Parallel processing from a command queue on Linux (bash, python, ruby... whatever) - python

I have a list/queue of 200 commands that I need to run in a shell on a Linux server.
I only want to have a maximum of 10 processes running (from the queue) at once. Some processes will take a few seconds to complete, other processes will take much longer.
When a process finishes I want the next command to be "popped" from the queue and executed.
Does anyone have code to solve this problem?
Further elaboration:
There's 200 pieces of work that need to be done, in a queue of some sort. I want to have at most 10 pieces of work going on at once. When a thread finishes a piece of work it should ask the queue for the next piece of work. If there's no more work in the queue, the thread should die. When all the threads have died it means all the work has been done.
The actual problem I'm trying to solve is using imapsync to synchronize 200 mailboxes from an old mail server to a new mail server. Some users have large mailboxes and take a long time tto sync, others have very small mailboxes and sync quickly.

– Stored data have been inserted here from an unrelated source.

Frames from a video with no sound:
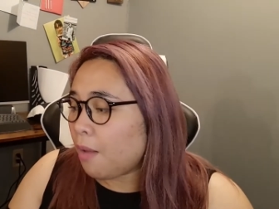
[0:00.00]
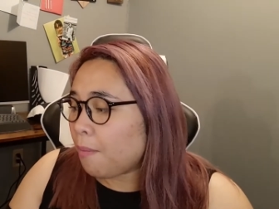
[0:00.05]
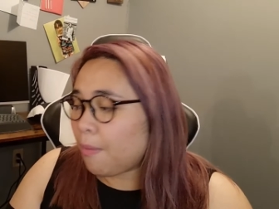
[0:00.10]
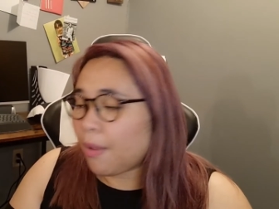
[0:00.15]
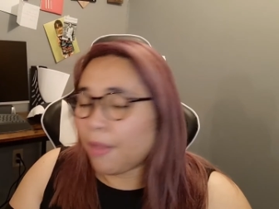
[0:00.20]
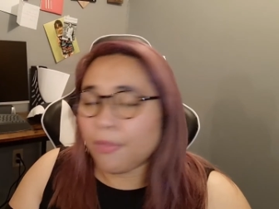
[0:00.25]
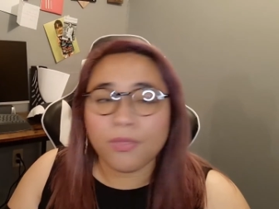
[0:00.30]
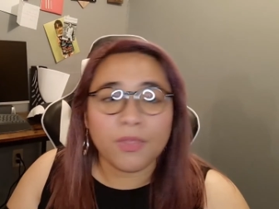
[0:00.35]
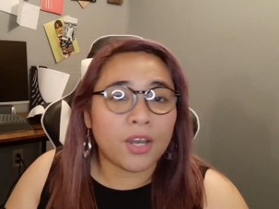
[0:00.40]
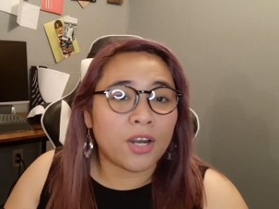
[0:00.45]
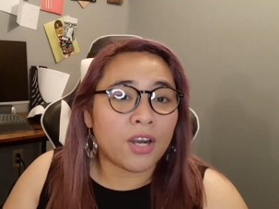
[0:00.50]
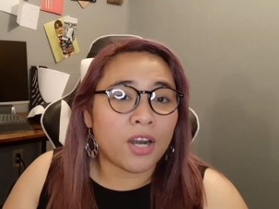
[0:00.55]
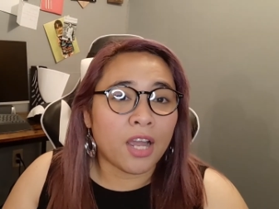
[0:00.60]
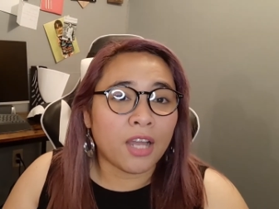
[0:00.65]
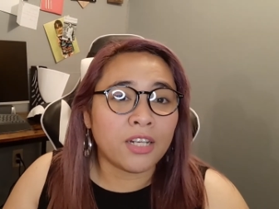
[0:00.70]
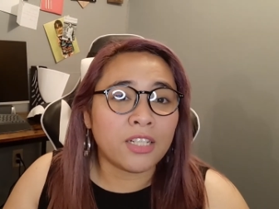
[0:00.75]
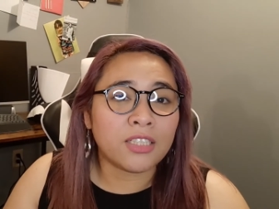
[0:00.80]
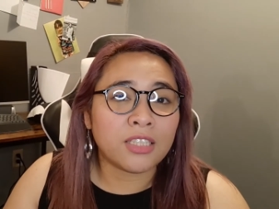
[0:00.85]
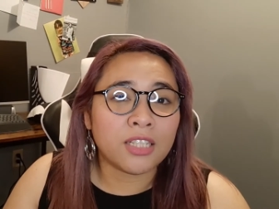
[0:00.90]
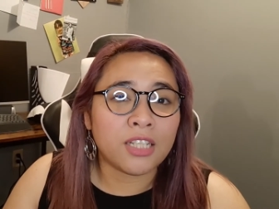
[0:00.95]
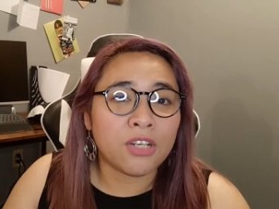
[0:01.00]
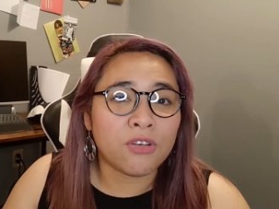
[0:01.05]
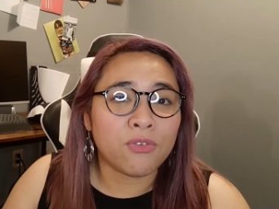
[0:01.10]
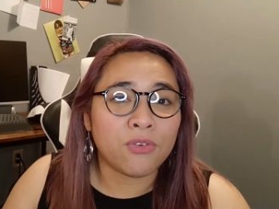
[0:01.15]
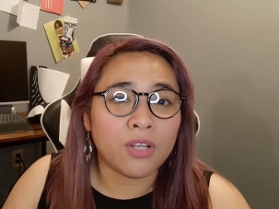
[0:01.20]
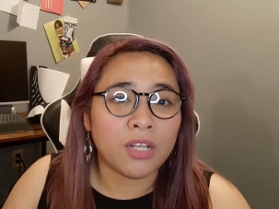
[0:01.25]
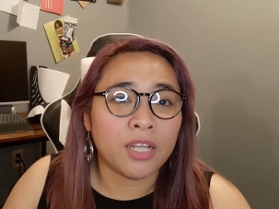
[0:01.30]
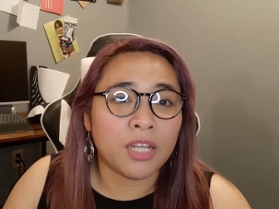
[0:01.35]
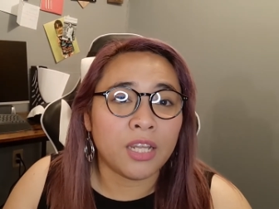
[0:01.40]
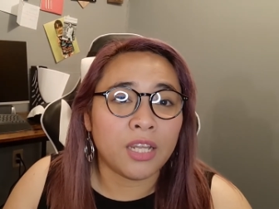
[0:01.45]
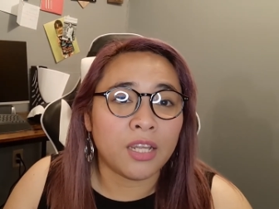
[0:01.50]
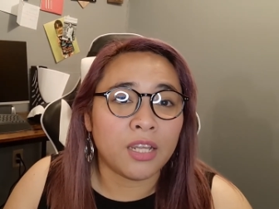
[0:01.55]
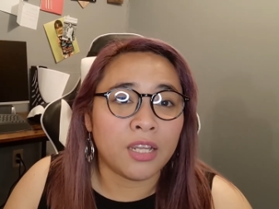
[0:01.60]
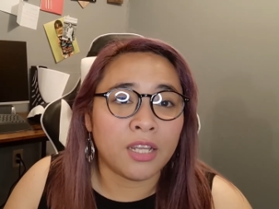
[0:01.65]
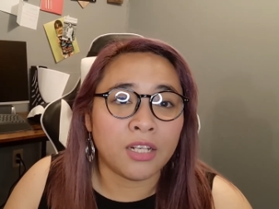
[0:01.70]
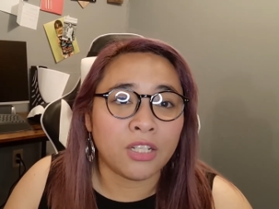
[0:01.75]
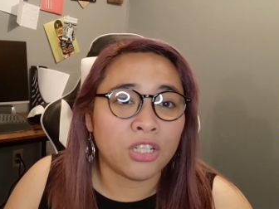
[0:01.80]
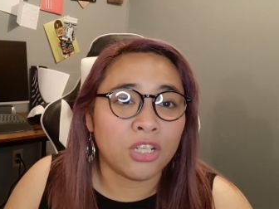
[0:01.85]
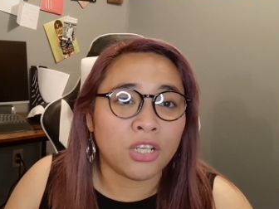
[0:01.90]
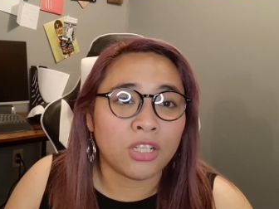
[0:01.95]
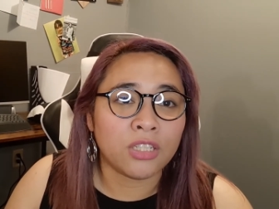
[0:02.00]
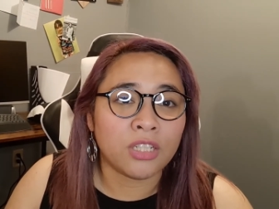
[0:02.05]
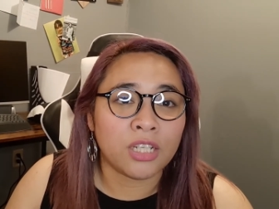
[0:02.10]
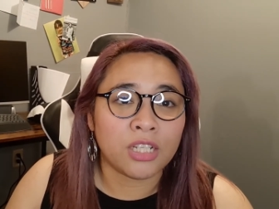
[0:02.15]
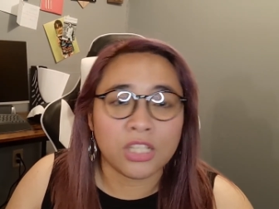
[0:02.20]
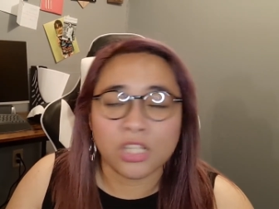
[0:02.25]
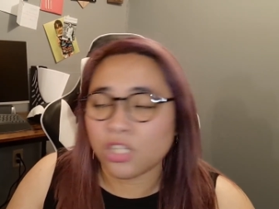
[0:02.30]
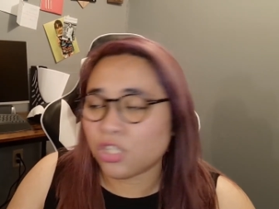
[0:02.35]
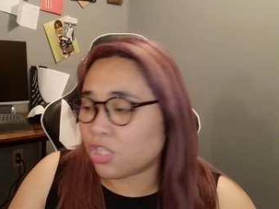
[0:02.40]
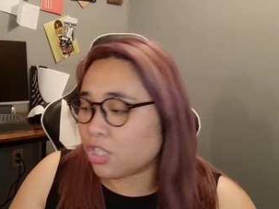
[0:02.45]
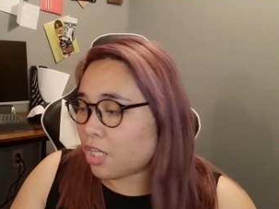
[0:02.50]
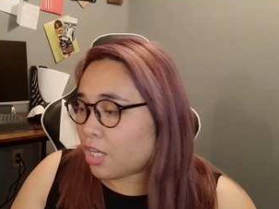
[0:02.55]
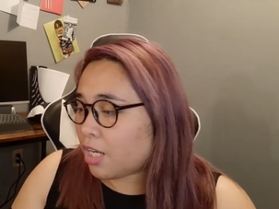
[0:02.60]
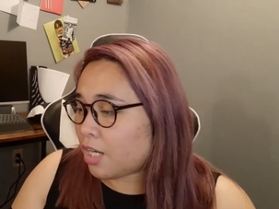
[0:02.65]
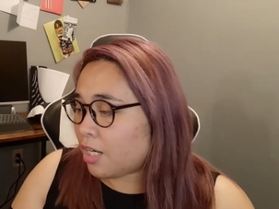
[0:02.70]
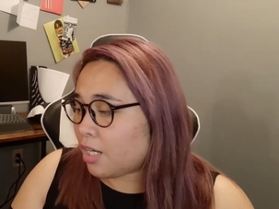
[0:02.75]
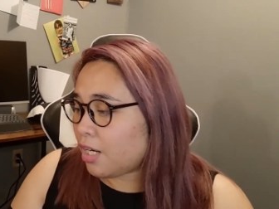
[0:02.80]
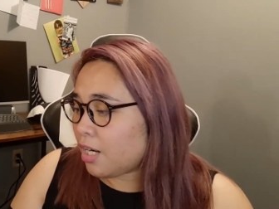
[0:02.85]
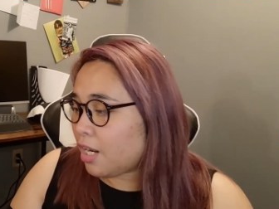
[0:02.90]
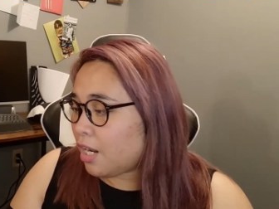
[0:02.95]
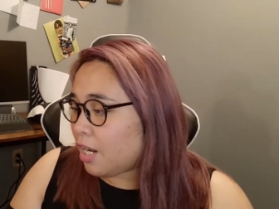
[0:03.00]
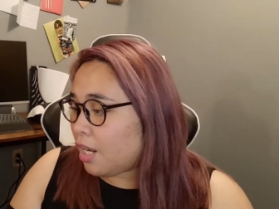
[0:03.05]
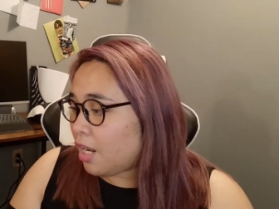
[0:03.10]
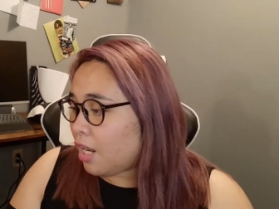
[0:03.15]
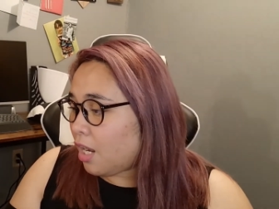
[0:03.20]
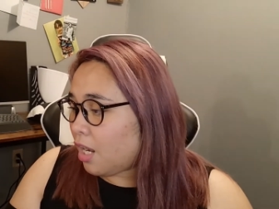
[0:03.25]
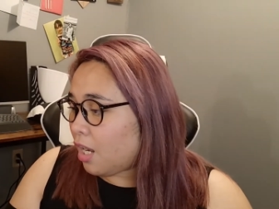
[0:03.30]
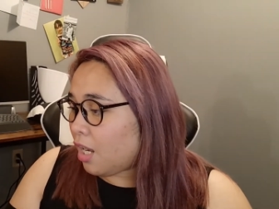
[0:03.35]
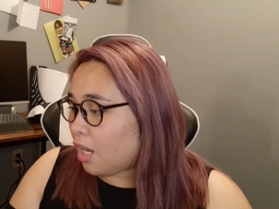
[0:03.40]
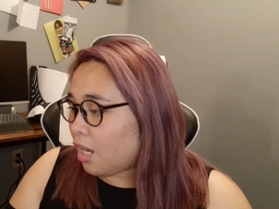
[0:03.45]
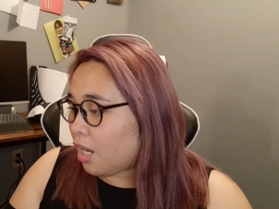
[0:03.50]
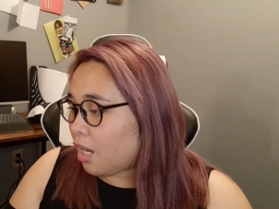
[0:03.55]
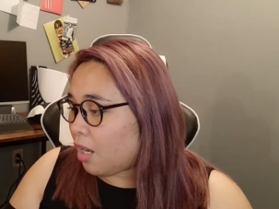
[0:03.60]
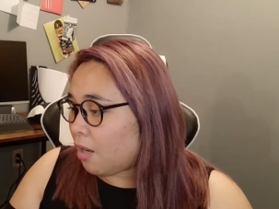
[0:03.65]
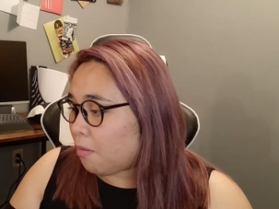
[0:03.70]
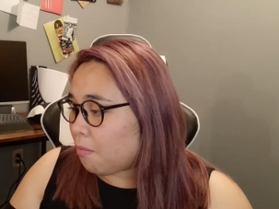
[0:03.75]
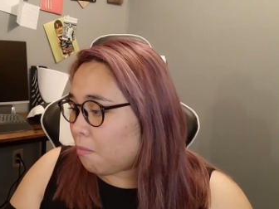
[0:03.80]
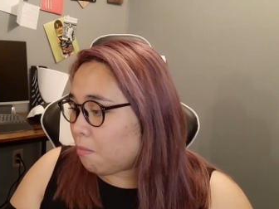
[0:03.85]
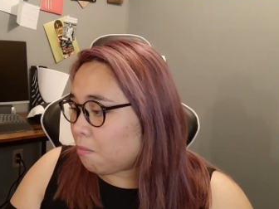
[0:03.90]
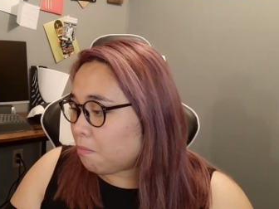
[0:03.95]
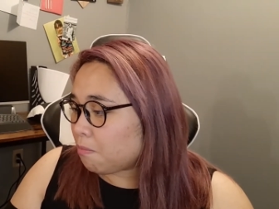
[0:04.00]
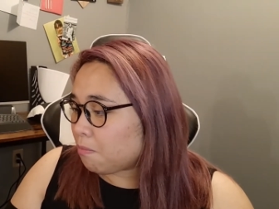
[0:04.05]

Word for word: but they're honestly really in good condition um,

On the shell, xargs can be used to queue parallel command processing. For example, for having always 3 sleeps in parallel, sleeping for 1 second each, and executing 10 sleeps in total do
echo {1..10} | xargs -d ' ' -n1 -P3 sh -c 'sleep 1s' _
And it would sleep for 4 seconds in total. If you have a list of names, and want to pass the names to commands executed, again executing 3 commands in parallel, do
cat names | xargs -n1 -P3 process_name
Would execute the command process_name alice, process_name bob and so on.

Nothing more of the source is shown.